The Correct Option is C

Step 1: Understanding the Question:
We are given a limit involving trigonometric functions that evaluates to 2. The limit depends on a parameter $\alpha$. We need to find all possible values of $\alpha$ that satisfy this condition and then find their product.
Step 2: Key Formula or Approach:
The limit is of the indeterminate form 0/0 as $x \to 0$. We can use standard limits and Taylor series expansions for small $x$.
The key Taylor expansions are:
1. $\cos(u) \approx 1 - \frac{u^2}{2}$ for small $u$.
2. $\sin(u) \approx u$ for small $u$.
We will apply these approximations to the numerator and denominator of the given limit expression.
Step 3: Detailed Explanation:
Let the given limit be $L$. \[ L = \lim_{x \to 0} \frac{1-\cos(\alpha x)\cos((\alpha+1)x)\cos((\alpha+2)x)}{\sin^2((\alpha+1)x)} \] For the limit to exist and be non-zero, the denominator must not be identically zero, which means $\alpha+1 \neq 0$.
Let's approximate the terms for small $x$:
$\cos(\alpha x) \approx 1 - \frac{(\alpha x)^2}{2}$
$\cos((\alpha+1)x) \approx 1 - \frac{((\alpha+1)x)^2}{2}$
$\cos((\alpha+2)x) \approx 1 - \frac{((\alpha+2)x)^2}{2}$
$\sin((\alpha+1)x) \approx (\alpha+1)x$
The denominator becomes:
$\sin^2((\alpha+1)x) \approx ((\alpha+1)x)^2 = (\alpha+1)^2 x^2$.
The numerator becomes:
$N(x) = 1 - \left(1 - \frac{\alpha^2 x^2}{2}\right)\left(1 - \frac{(\alpha+1)^2 x^2}{2}\right)\left(1 - \frac{(\alpha+2)^2 x^2}{2}\right)$
When expanding the product of the three terms in the parenthesis, we are interested in terms up to $x^2$, as higher order terms will vanish when divided by $x^2$ in the limit.
The product is approximately $1 - \left(\frac{\alpha^2 x^2}{2} + \frac{(\alpha+1)^2 x^2}{2} + \frac{(\alpha+2)^2 x^2}{2}\right) + O(x^4)$.

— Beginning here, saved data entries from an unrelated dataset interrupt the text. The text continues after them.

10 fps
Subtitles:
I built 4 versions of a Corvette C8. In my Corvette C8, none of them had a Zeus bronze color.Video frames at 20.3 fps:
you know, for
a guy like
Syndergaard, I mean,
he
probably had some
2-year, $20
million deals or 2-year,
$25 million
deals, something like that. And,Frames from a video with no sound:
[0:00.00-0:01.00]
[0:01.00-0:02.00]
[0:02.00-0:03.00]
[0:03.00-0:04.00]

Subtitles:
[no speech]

So, the numerator simplifies to:
$N(x) \approx 1 - \left(1 - \frac{\alpha^2 + (\alpha+1)^2 + (\alpha+2)^2}{2} x^2\right)$
$N(x) \approx \frac{\alpha^2 + (\alpha+1)^2 + (\alpha+2)^2}{2} x^2$
Now, substitute these approximations back into the limit:
\[ L = \lim_{x \to 0} \frac{\frac{\alpha^2 + (\alpha+1)^2 + (\alpha+2)^2}{2} x^2}{(\alpha+1)^2 x^2} \] Cancel out the $x^2$ term:
\[ L = \frac{\alpha^2 + (\alpha+1)^2 + (\alpha+2)^2}{2(\alpha+1)^2} \] We are given that this limit is equal to 2.

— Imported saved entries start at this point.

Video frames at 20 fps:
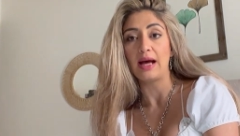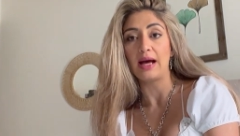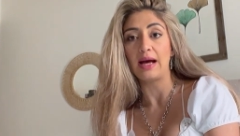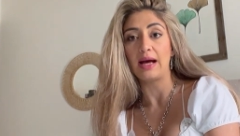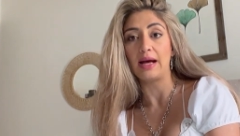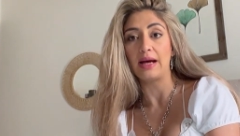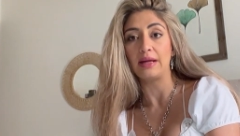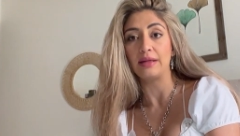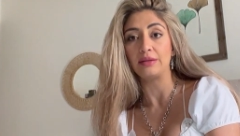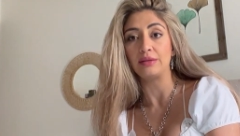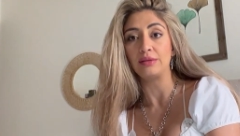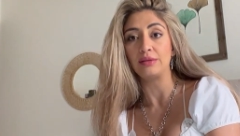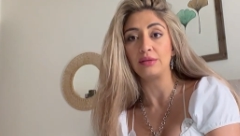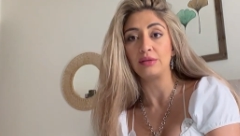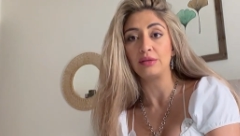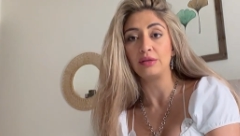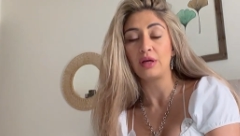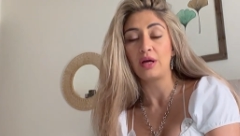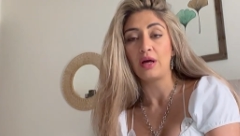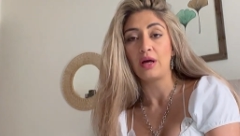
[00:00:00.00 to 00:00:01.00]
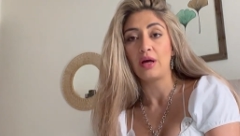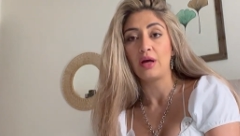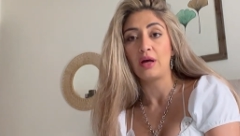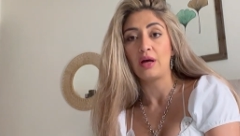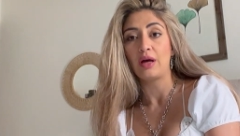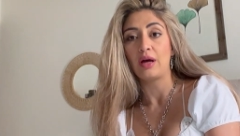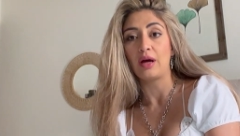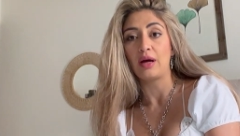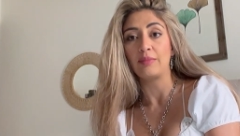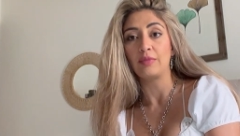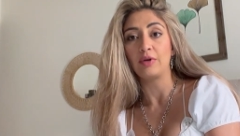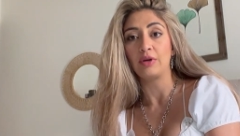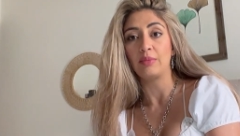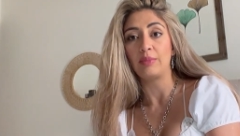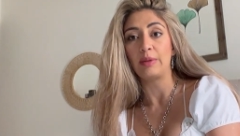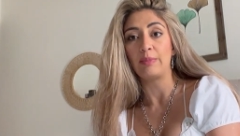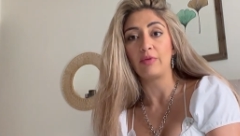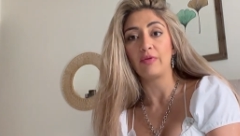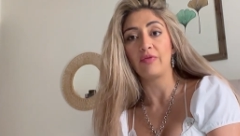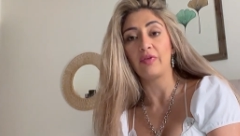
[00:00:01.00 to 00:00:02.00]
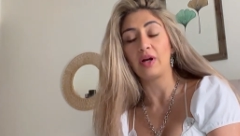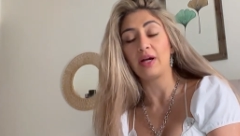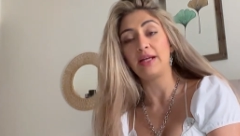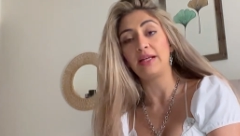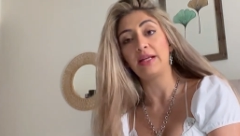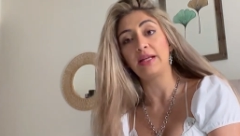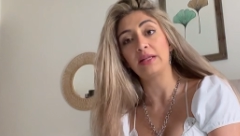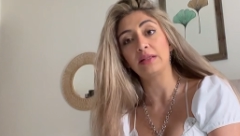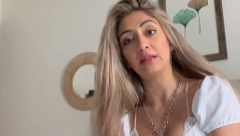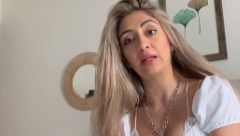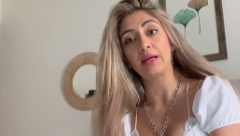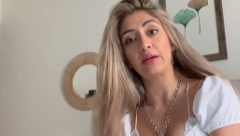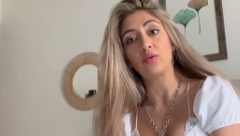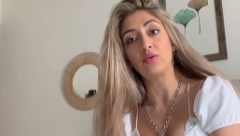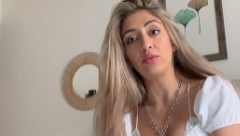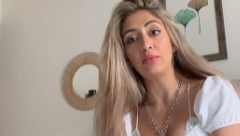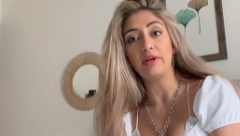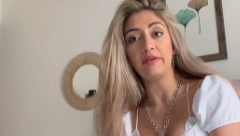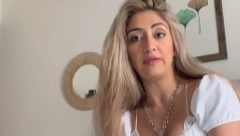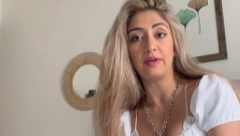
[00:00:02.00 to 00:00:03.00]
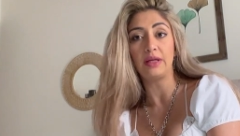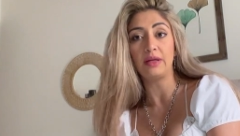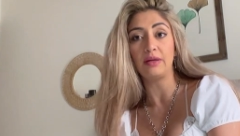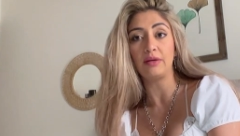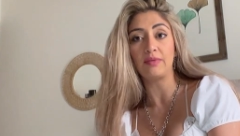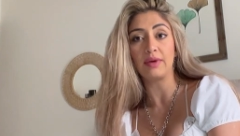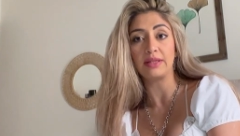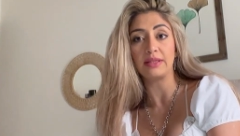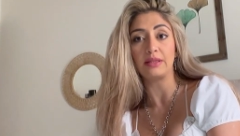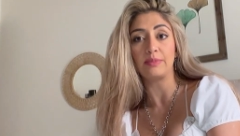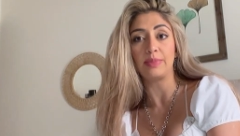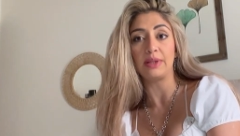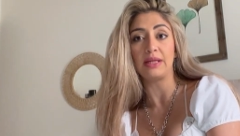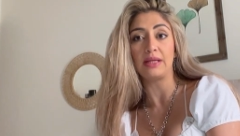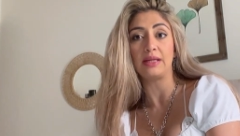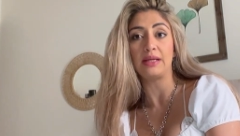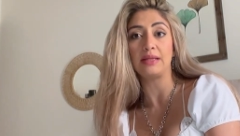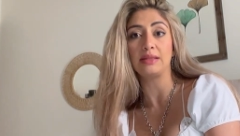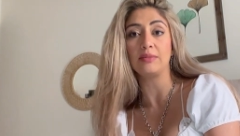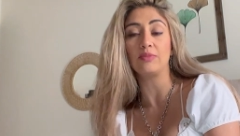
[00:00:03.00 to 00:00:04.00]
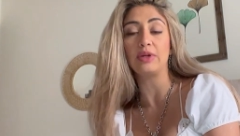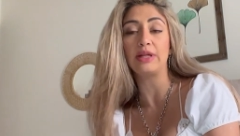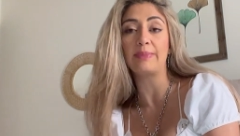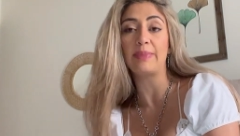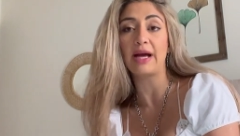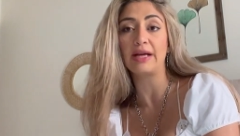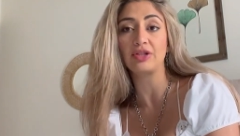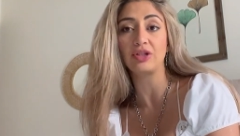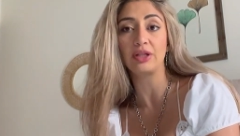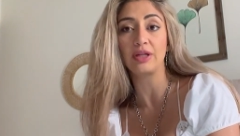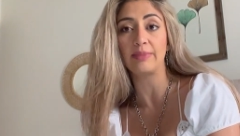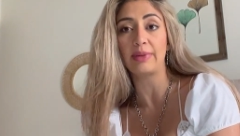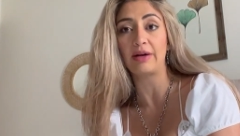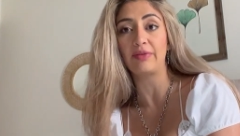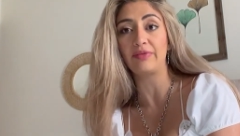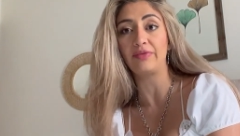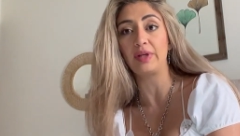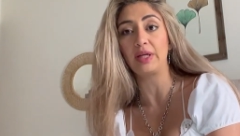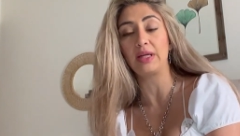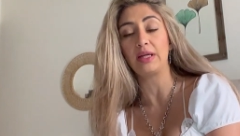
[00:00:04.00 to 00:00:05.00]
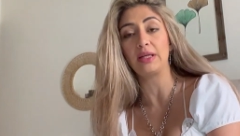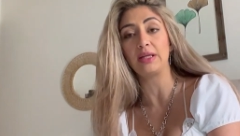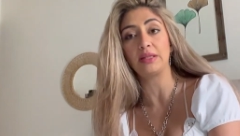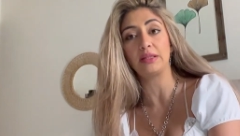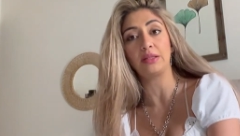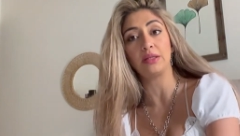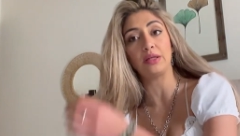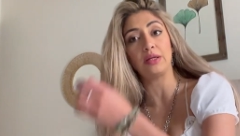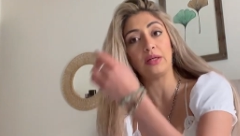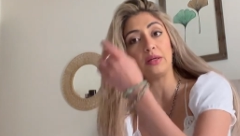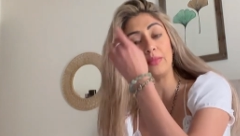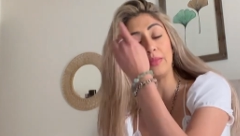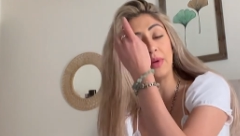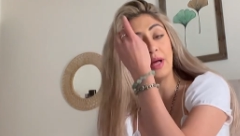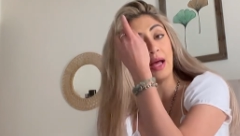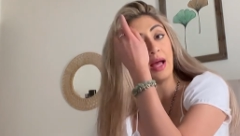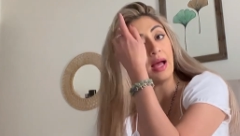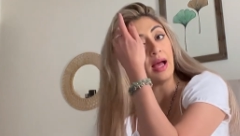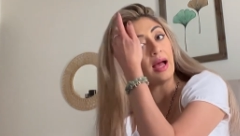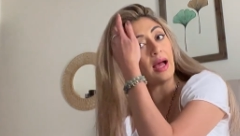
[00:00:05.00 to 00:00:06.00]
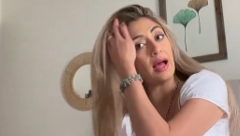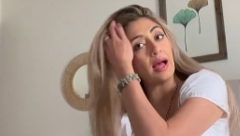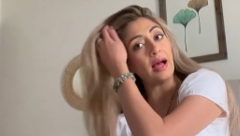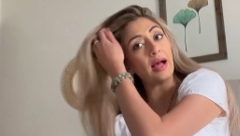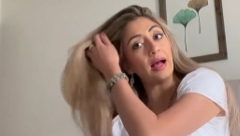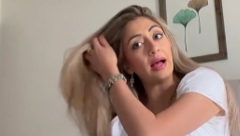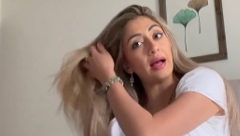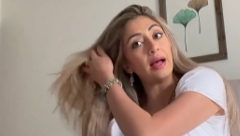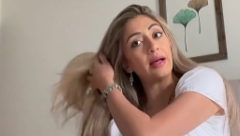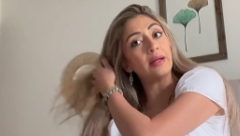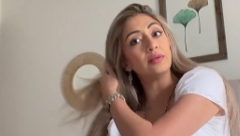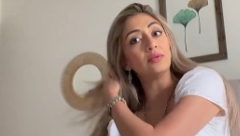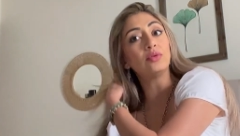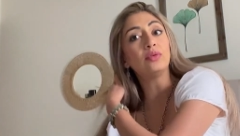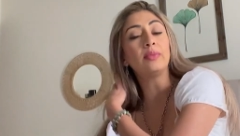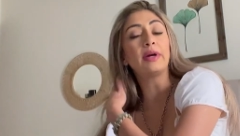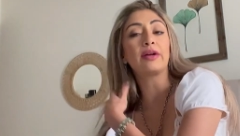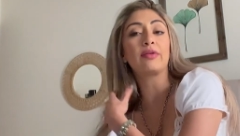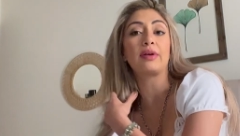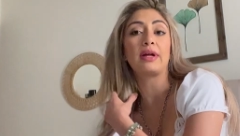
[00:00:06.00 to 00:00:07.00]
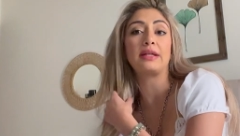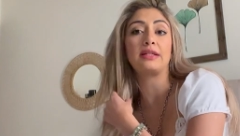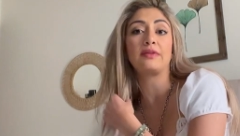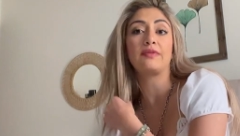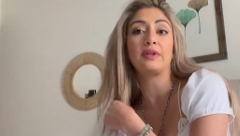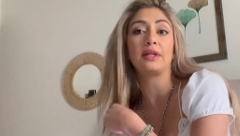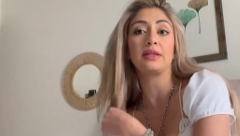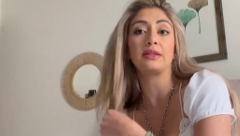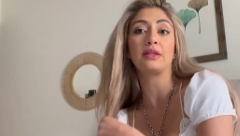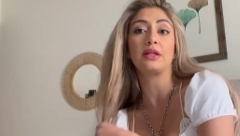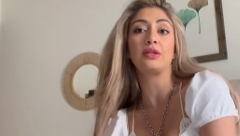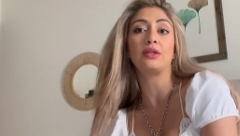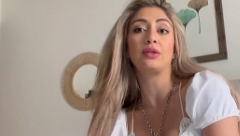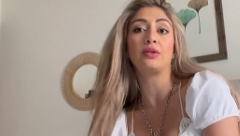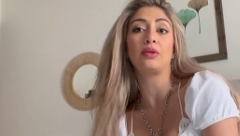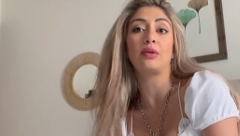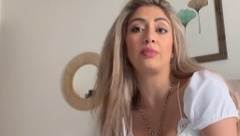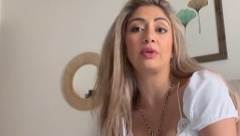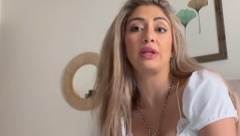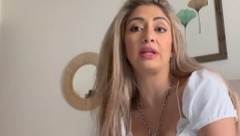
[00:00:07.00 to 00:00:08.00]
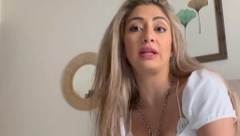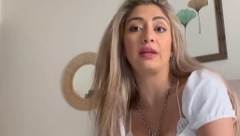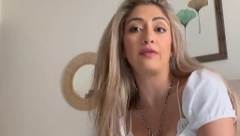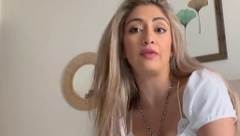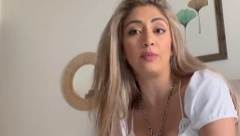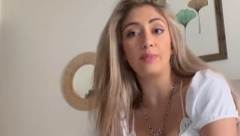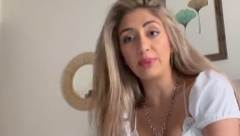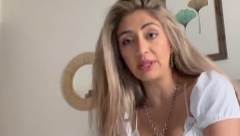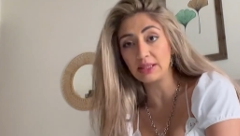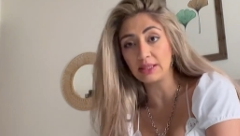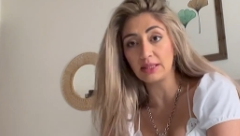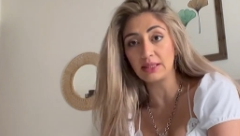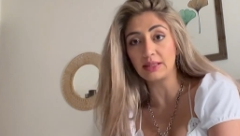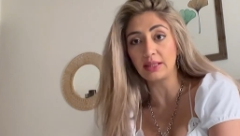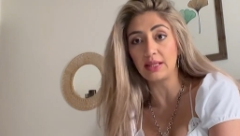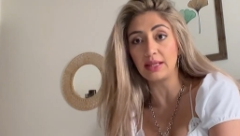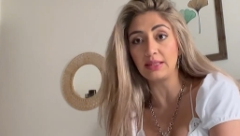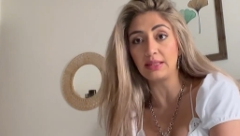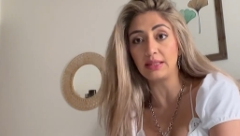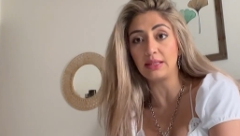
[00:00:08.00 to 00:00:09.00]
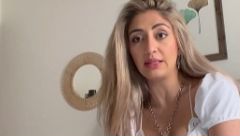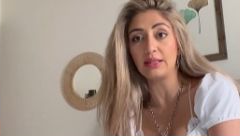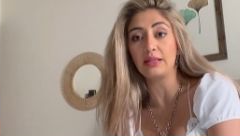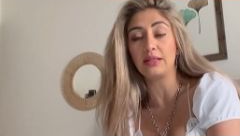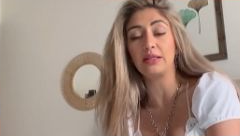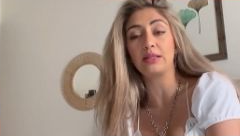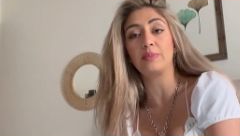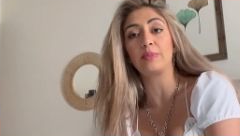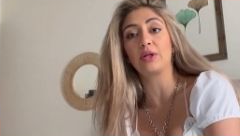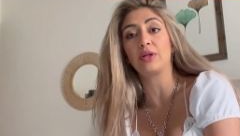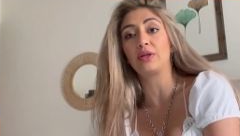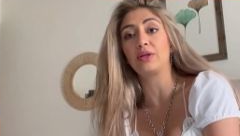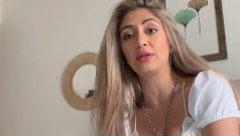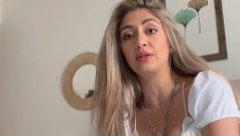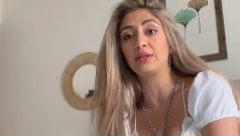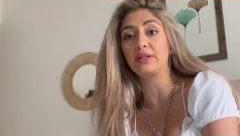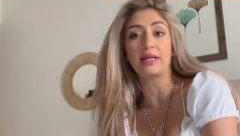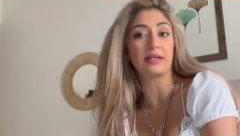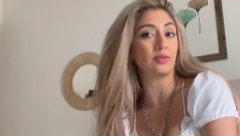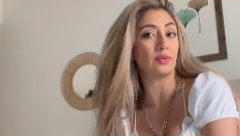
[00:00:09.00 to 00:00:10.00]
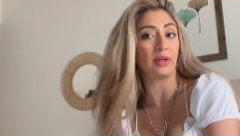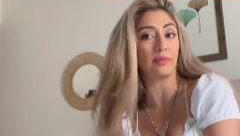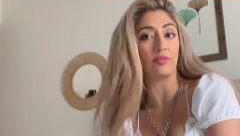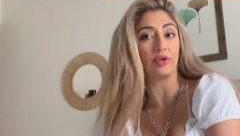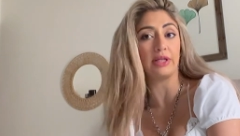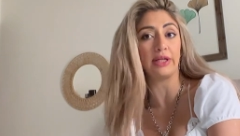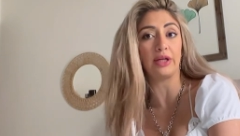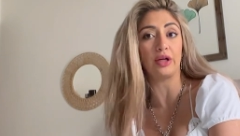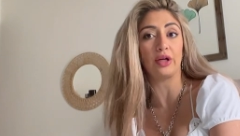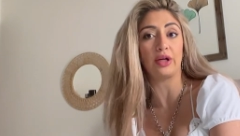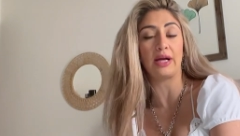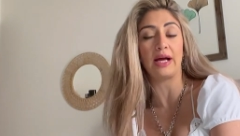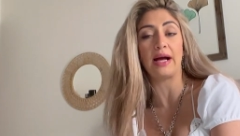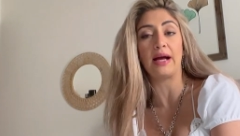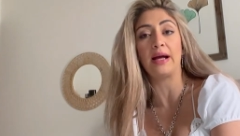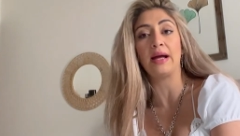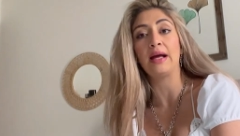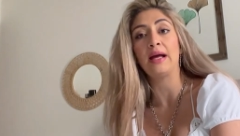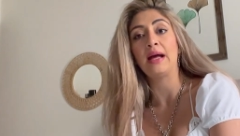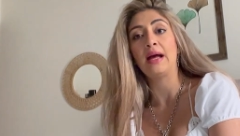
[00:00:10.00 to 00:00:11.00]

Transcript: And I'm going to be providing like all my vegan recipes. I'm really passionate about veganism and all my creative things I do. I'm going to give you business ideas because that's what I'm really good at.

\[ \frac{\alpha^2 + (\alpha+1)^2 + (\alpha+2)^2}{2(\alpha+1)^2} = 2 \] Expand the terms in the numerator:
$\alpha^2 + (\alpha^2+2\alpha+1) + (\alpha^2+4\alpha+4) = 4(\alpha+1)^2$
$3\alpha^2 + 6\alpha + 5 = 4(\alpha^2+2\alpha+1)$
$3\alpha^2 + 6\alpha + 5 = 4\alpha^2 + 8\alpha + 4$
Rearrange to form a standard quadratic equation:
$0 = (4\alpha^2 - 3\alpha^2) + (8\alpha - 6\alpha) + (4 - 5)$
$0 = \alpha^2 + 2\alpha - 1$
This is a quadratic equation for $\alpha$. The product of all possible values of $\alpha$ is the product of the roots of this equation. For a quadratic equation $ax^2+bx+c=0$, the product of roots is $c/a$.
Product of roots = $\frac{-1}{1} = -1$.
The roots are $\alpha = -1 \pm \sqrt{2}$, neither of which is $-1$, so our initial assumption $\alpha+1 \neq 0$ is valid for these solutions.
Step 4: Final Answer:
The product of all possible values of $\alpha$ is -1.